What is the Judicial
Recourse?
There
is an increase in the alienated parent turning to the legal
profession and the courts if all other methods have failed. They feel
justice must surely prevail when an independent Judge is made aware
of PAS. This is now common in the United States, but less so in the
UK. Judges are naturally influenced by a number of traditions and are
unaware in many cases, of the effects of PAS. These traditions are:
1.
Mothers on the whole, are thought more suitable than fathers of
having custody of the children.
2.
The older children should have the final say about whom to be with.
This does not, however, consider the programming which the alienated
parent has carried out beforehand.
3.
In the case of a younger child, many Judges again favour the mother
as main custodian or sole custodian, all things being equal. If they
favour the other parent they may well be viewed as unfair.
4.
Sometimes Judges will recommend family therapy or some involvement of
psychiatrists, paediatricians or clinical psychologists to assess and
treat the conflict between opposing parents.
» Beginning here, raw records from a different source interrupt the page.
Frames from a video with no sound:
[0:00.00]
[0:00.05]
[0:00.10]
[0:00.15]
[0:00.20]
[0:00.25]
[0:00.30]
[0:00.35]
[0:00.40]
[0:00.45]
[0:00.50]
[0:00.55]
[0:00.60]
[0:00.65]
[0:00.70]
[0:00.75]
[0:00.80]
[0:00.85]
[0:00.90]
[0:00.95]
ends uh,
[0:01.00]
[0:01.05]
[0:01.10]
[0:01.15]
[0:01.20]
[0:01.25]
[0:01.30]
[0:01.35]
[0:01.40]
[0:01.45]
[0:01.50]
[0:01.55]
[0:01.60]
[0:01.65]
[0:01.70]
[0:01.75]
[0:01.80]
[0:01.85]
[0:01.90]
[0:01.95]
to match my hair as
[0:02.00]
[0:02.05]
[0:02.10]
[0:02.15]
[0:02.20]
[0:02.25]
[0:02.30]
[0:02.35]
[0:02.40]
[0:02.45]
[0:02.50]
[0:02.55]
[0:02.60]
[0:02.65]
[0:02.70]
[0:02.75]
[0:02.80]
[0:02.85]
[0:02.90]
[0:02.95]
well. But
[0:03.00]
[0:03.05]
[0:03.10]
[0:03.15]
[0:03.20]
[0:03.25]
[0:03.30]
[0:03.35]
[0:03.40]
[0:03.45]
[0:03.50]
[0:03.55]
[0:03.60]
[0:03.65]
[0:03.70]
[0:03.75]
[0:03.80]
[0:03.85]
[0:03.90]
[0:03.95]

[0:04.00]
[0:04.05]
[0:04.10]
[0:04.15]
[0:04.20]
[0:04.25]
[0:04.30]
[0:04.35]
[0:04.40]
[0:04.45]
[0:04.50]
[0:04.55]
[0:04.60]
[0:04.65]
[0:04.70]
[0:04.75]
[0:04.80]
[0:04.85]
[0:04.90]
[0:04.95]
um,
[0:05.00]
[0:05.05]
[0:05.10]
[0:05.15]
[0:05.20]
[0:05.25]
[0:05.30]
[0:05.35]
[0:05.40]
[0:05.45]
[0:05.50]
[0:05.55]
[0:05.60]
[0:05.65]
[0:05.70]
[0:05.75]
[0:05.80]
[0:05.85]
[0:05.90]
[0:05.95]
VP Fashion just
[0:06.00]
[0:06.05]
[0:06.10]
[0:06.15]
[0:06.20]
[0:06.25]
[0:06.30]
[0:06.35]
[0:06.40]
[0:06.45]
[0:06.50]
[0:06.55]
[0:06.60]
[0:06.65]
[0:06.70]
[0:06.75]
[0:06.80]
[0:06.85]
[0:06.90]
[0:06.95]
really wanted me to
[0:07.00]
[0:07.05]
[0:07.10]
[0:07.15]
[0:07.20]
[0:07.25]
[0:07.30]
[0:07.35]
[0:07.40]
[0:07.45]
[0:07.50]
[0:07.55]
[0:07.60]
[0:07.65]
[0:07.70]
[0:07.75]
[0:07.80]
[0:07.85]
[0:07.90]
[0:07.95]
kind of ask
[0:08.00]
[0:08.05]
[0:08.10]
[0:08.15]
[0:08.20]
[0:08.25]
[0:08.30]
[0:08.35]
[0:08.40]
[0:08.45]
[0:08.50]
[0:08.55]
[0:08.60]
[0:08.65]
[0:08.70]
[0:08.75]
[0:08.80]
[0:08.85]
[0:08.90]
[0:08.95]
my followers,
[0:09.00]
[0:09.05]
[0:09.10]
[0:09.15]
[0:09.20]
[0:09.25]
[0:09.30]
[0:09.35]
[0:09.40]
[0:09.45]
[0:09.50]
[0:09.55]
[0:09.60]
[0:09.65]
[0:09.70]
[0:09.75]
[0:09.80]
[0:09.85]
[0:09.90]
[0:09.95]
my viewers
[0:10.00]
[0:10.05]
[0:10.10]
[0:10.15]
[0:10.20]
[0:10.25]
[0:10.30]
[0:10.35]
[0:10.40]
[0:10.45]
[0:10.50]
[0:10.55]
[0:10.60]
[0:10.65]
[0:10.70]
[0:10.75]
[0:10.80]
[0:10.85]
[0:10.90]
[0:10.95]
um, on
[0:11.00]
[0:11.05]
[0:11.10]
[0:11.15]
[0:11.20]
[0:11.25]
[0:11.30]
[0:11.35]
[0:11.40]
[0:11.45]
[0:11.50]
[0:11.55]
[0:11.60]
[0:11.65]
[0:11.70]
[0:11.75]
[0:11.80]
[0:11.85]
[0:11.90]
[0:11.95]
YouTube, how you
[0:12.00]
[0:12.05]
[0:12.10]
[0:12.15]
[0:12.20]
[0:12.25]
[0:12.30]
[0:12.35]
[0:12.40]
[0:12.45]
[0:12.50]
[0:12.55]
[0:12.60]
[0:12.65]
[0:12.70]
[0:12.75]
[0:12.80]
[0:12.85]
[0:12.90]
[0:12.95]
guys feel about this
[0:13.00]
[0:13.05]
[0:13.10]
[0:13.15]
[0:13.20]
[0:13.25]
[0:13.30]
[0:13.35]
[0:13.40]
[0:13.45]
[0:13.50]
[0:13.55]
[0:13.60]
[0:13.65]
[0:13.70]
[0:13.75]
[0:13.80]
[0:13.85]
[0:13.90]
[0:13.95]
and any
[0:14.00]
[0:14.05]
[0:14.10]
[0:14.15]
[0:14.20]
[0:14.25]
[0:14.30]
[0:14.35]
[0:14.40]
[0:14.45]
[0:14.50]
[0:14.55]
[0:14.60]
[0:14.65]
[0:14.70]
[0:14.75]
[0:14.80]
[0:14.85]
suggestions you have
These professionals also
often fail to respond to the PAS which has eliminated or reduced the
role being played by the alienated parent. They, too, may put too
much emphasis on what children say they want, being unaware of PAS.
It
is vital that decisions are made which are fair and just for all
concerned. PAS cannot be allowed to prevent one capable but hostile
parent from depriving another stable and capable parent of their
parenting role. Any parent who practises PAS must ultimately be dealt
with severely by the court. PAS is a kind of brainwashing which leads
to suffering for all concerned, either in the short or long-term.
Both parents must be viewed as having the right and the obligation to
play a vital role on the care, guidance and love provided for their
children.
The
judiciary must realize that many potential litigious parents who have
been the victims of adverse brainwashing of their children give up
the fight. They do this for a variety of practical reasons including:
1.
The feeling that they are doing more harm to their children than good
by fighting over them.
2.
Lack of financial resources.
3.
The view that they simply do not think they can win against a
determined, alienating former parent.
4.
It takes much determination and is extremely time consuming, when one
is already fully stretched in earning a living in order to provide
for the children.
It
is unfortunate that many children view the fact that a parent does
not fight for them in the courts, as a rejection of them by that
parent. It is time to redress the balance.